⟨

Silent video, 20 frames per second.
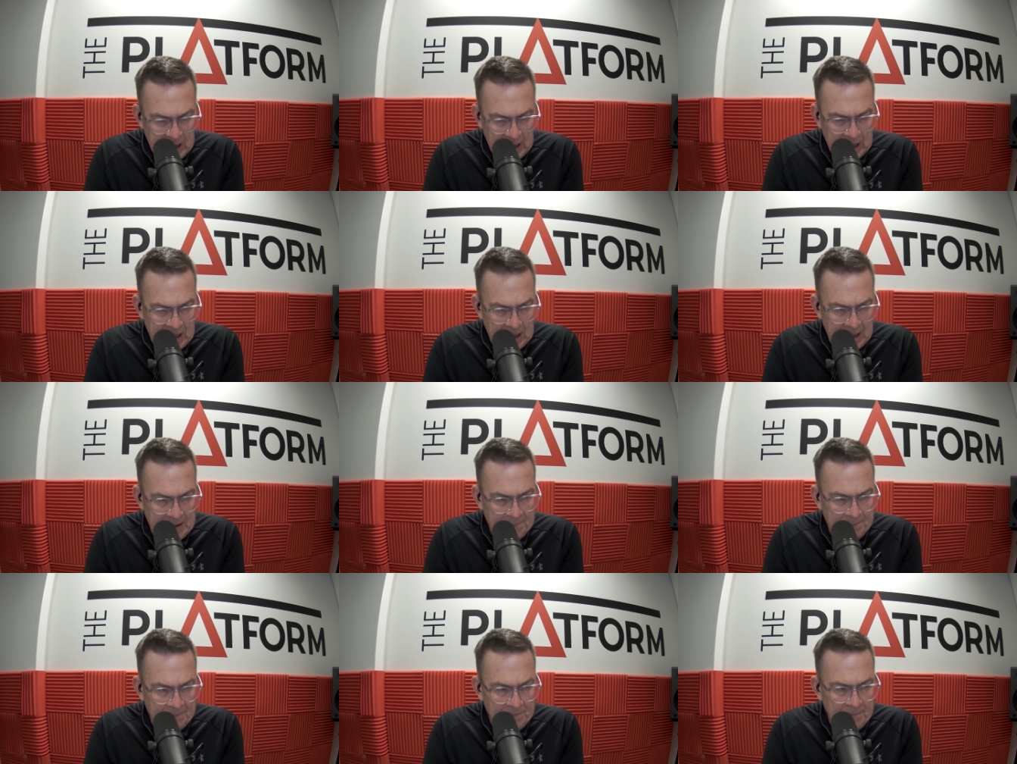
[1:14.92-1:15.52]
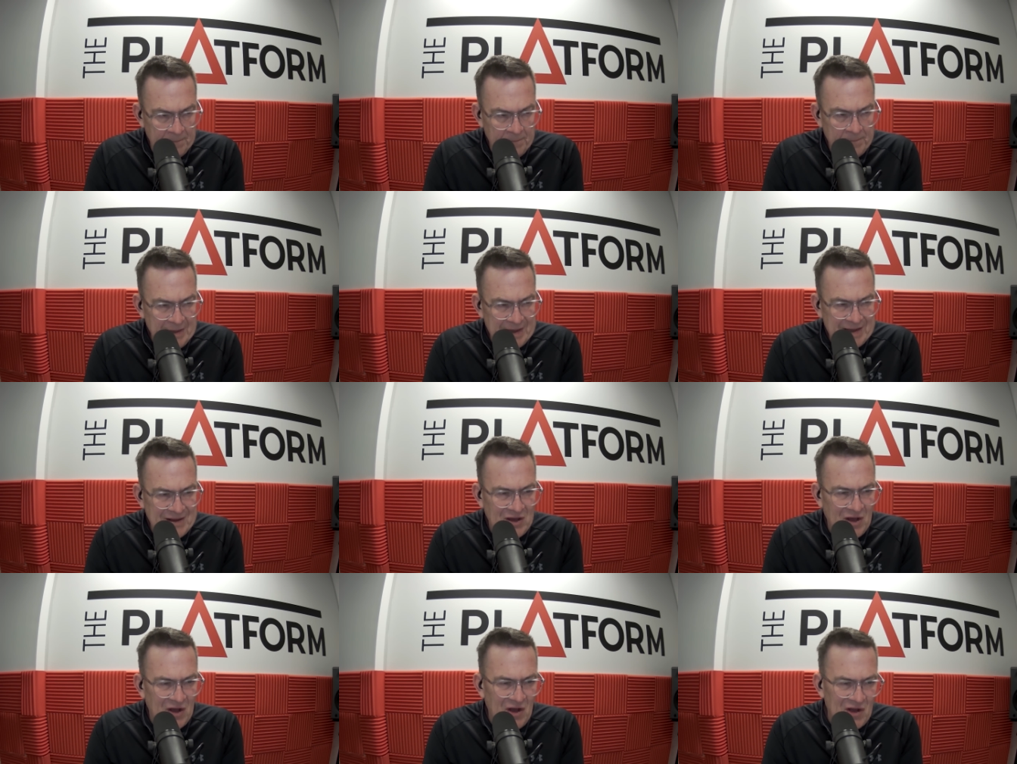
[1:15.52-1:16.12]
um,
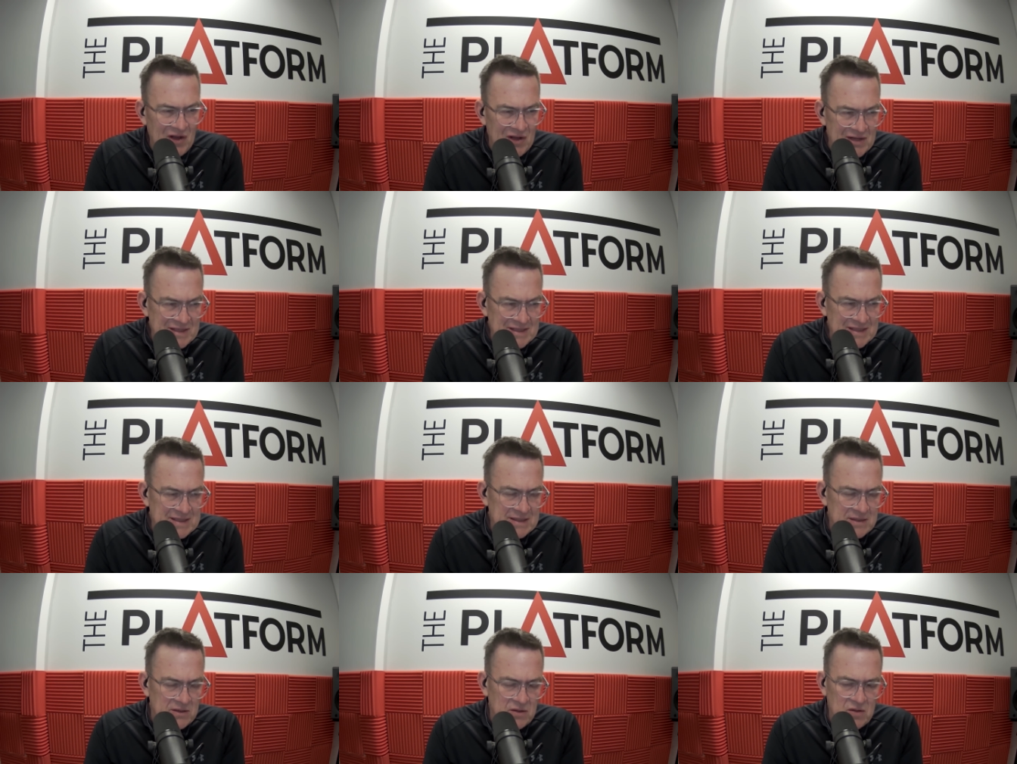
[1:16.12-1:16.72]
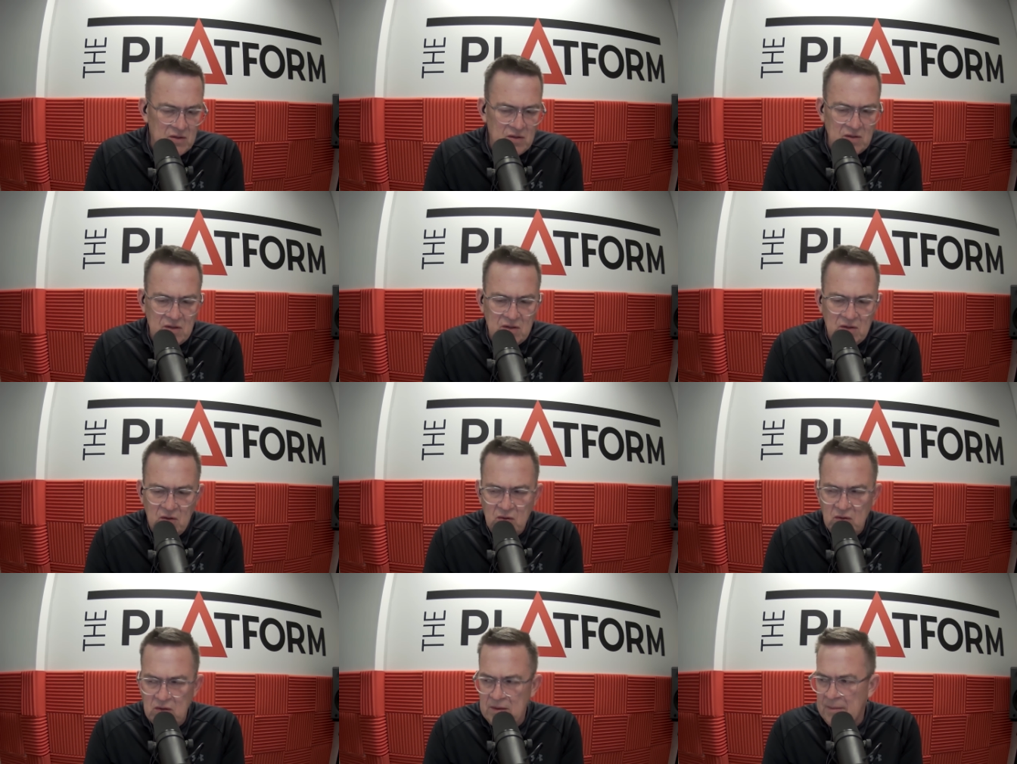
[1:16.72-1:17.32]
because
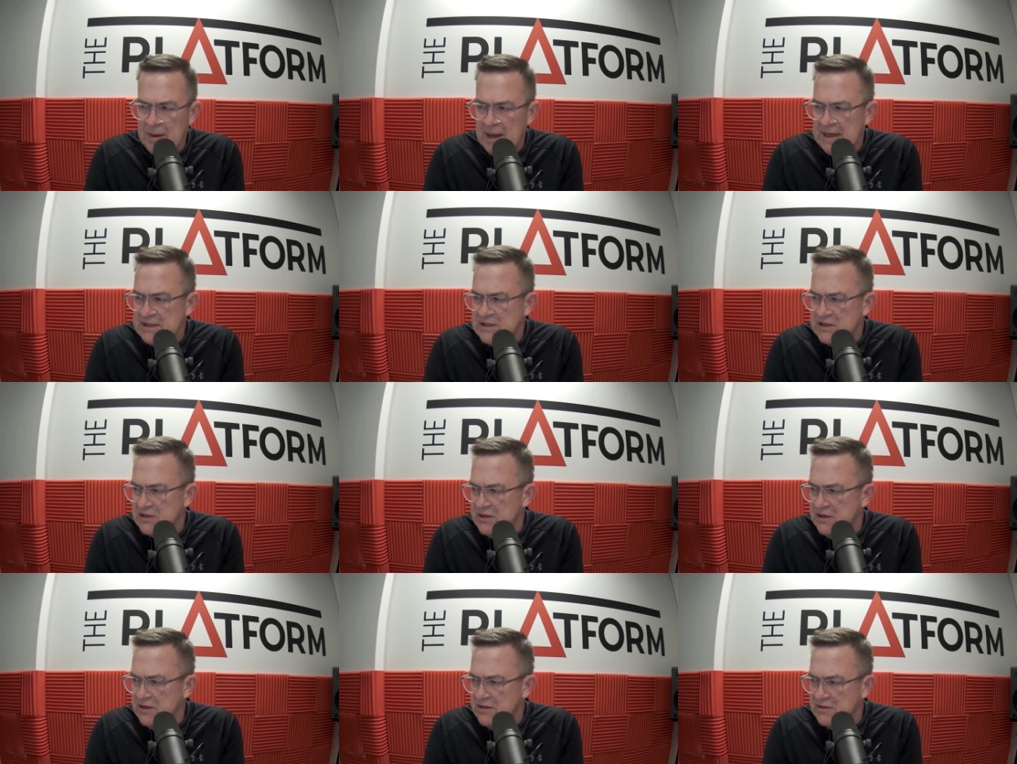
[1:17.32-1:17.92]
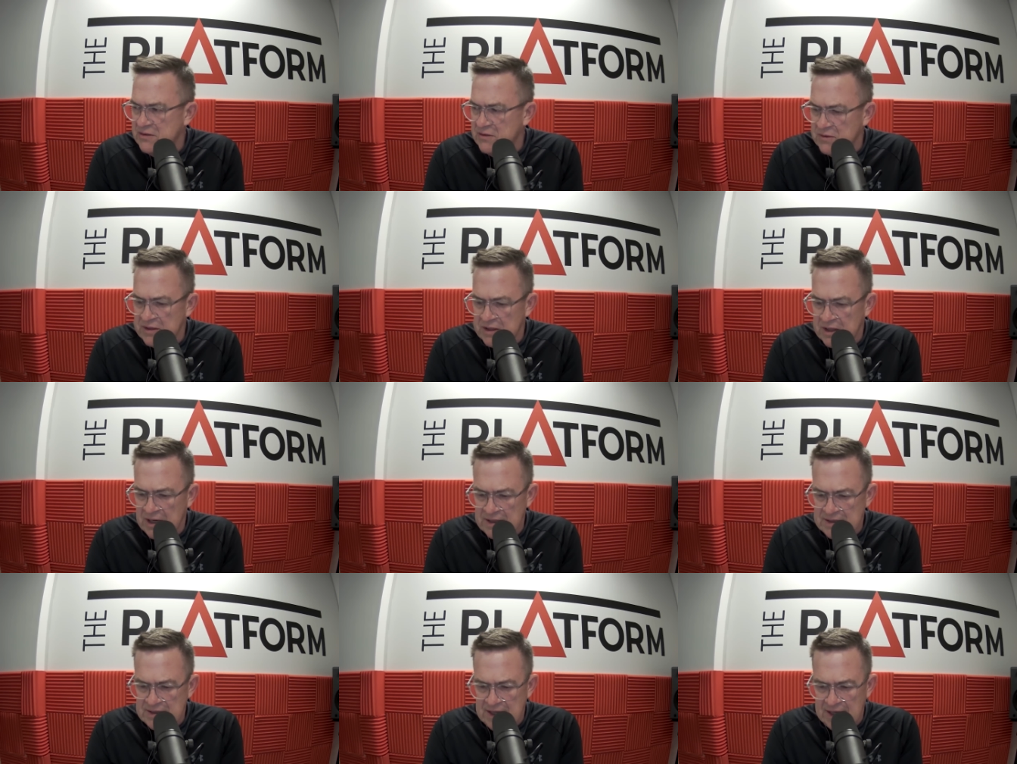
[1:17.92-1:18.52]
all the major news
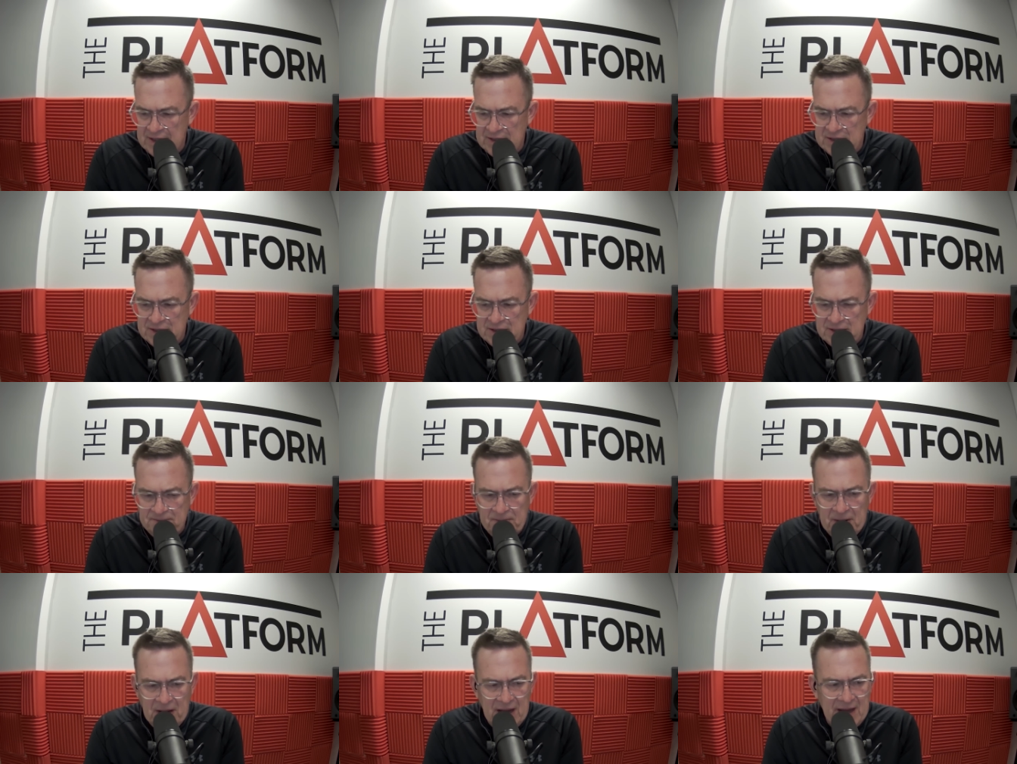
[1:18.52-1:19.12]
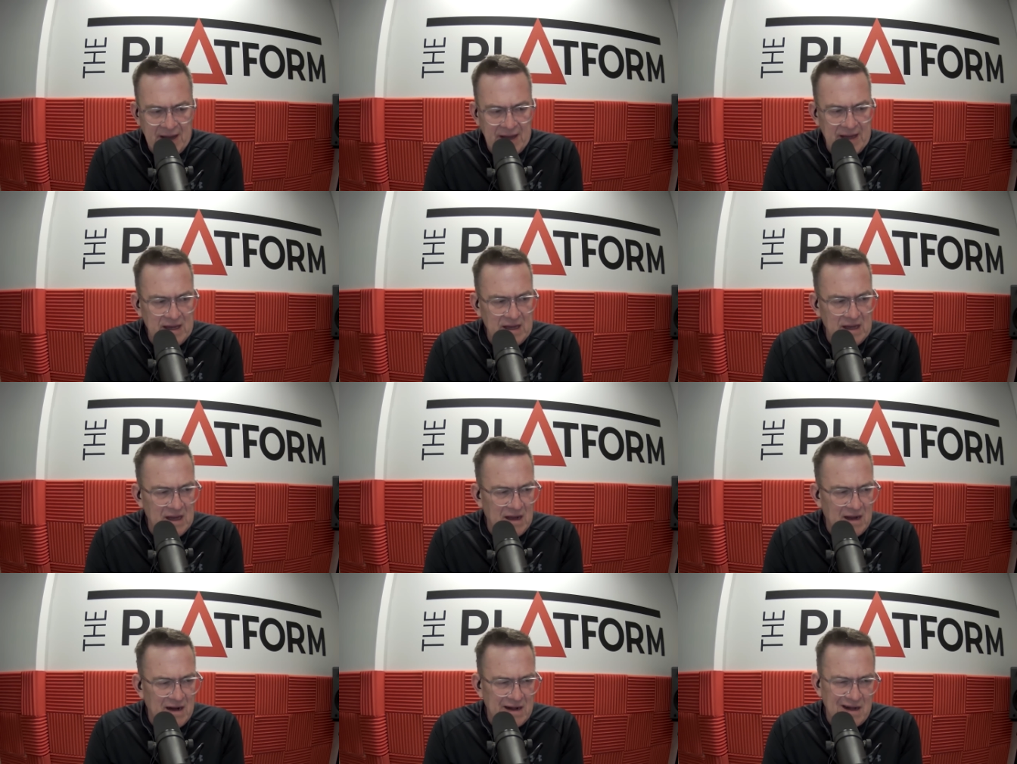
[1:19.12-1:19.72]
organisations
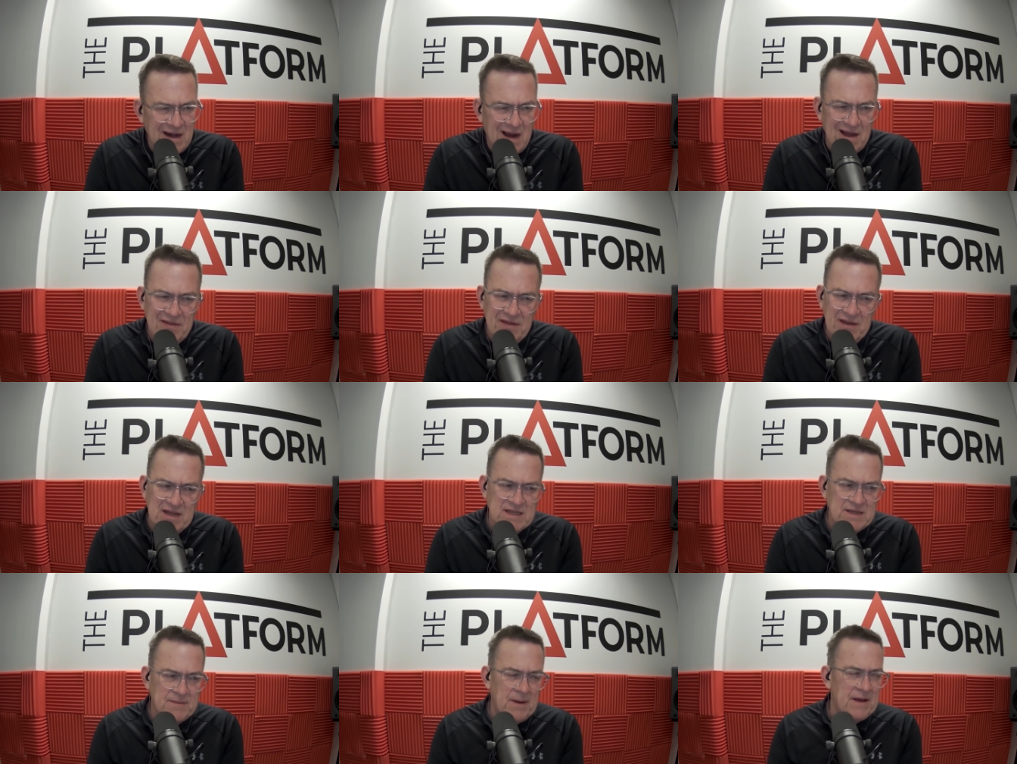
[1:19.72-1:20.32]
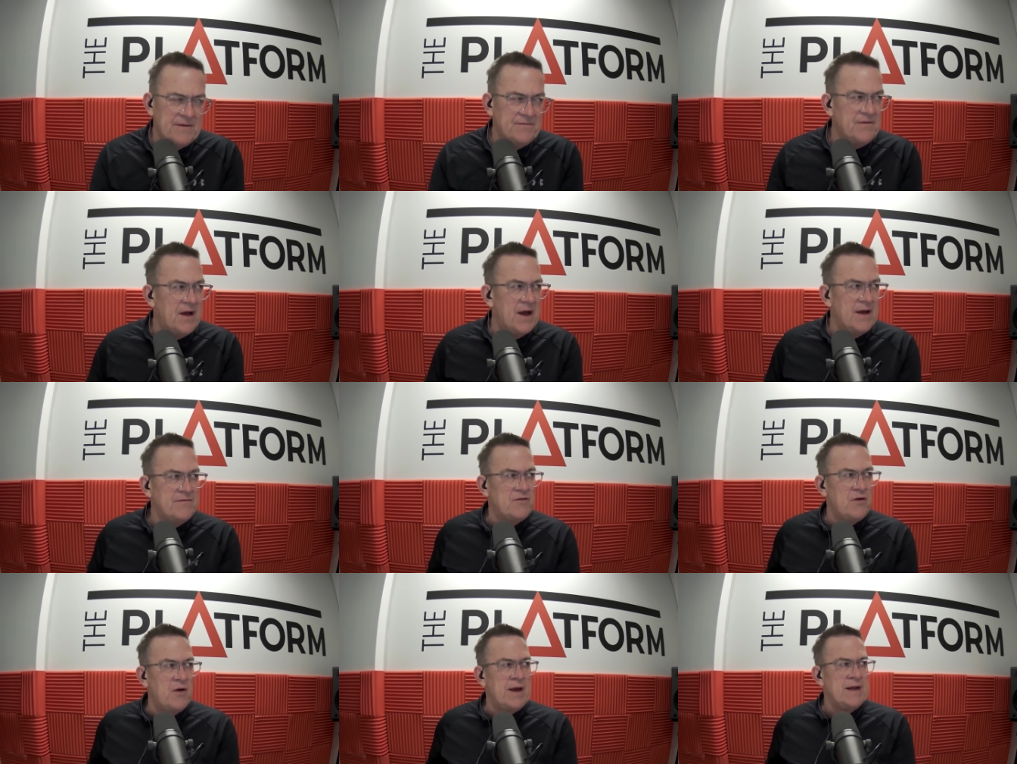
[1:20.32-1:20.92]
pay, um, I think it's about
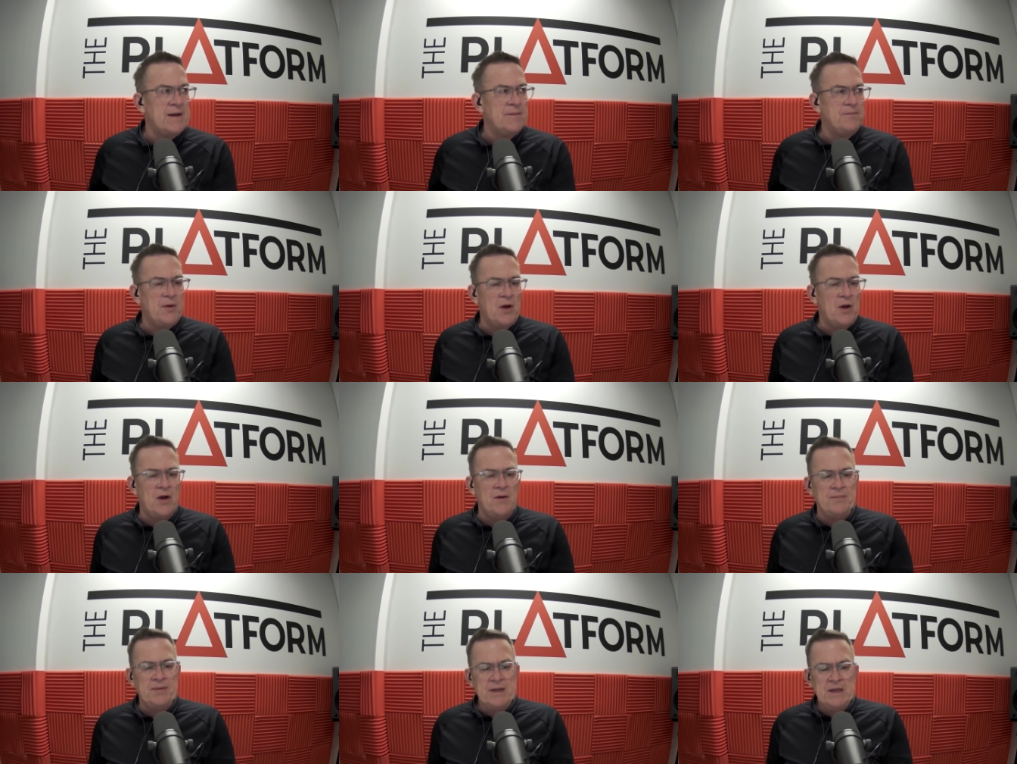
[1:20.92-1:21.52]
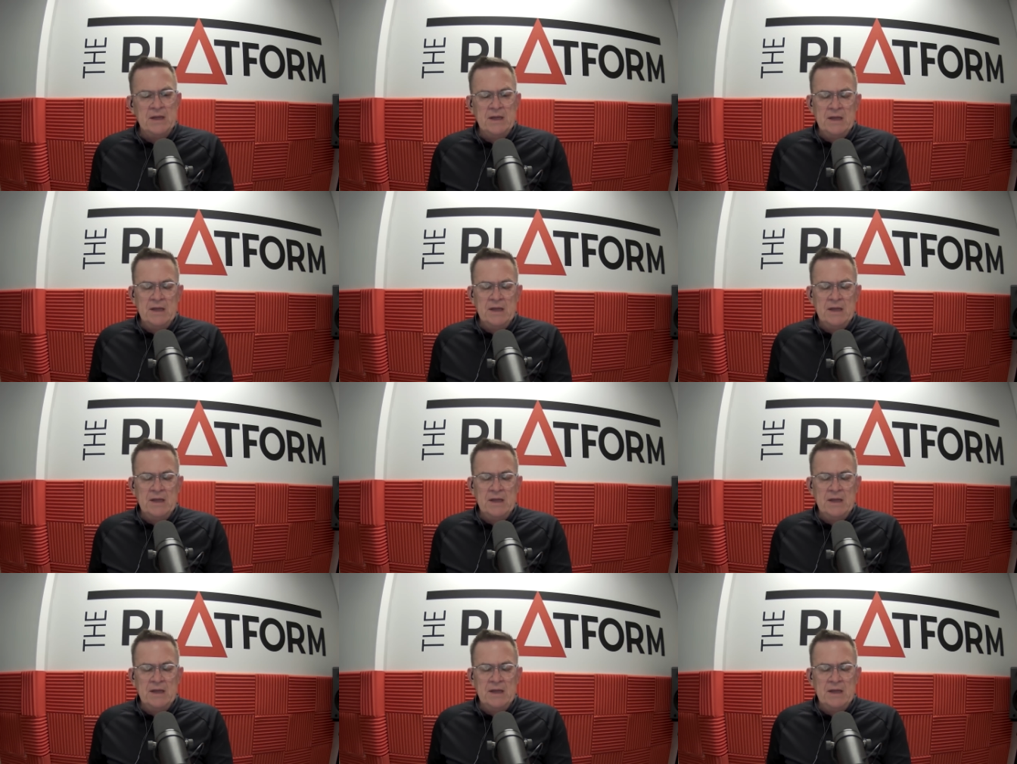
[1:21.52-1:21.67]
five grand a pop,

⟩

Exclude the pictures, and transcribe all of the material exactly.

**Written answer**
Silent video, 20 frames per second.
[1:14.92-1:15.52]
[1:15.52-1:16.12]
um,
[1:16.12-1:16.72]
[1:16.72-1:17.32]
because
[1:17.32-1:17.92]
[1:17.92-1:18.52]
all the major news
[1:18.52-1:19.12]
[1:19.12-1:19.72]
organisations
[1:19.72-1:20.32]
[1:20.32-1:20.92]
pay, um, I think it's about
[1:20.92-1:21.52]
[1:21.52-1:21.67]
five grand a pop,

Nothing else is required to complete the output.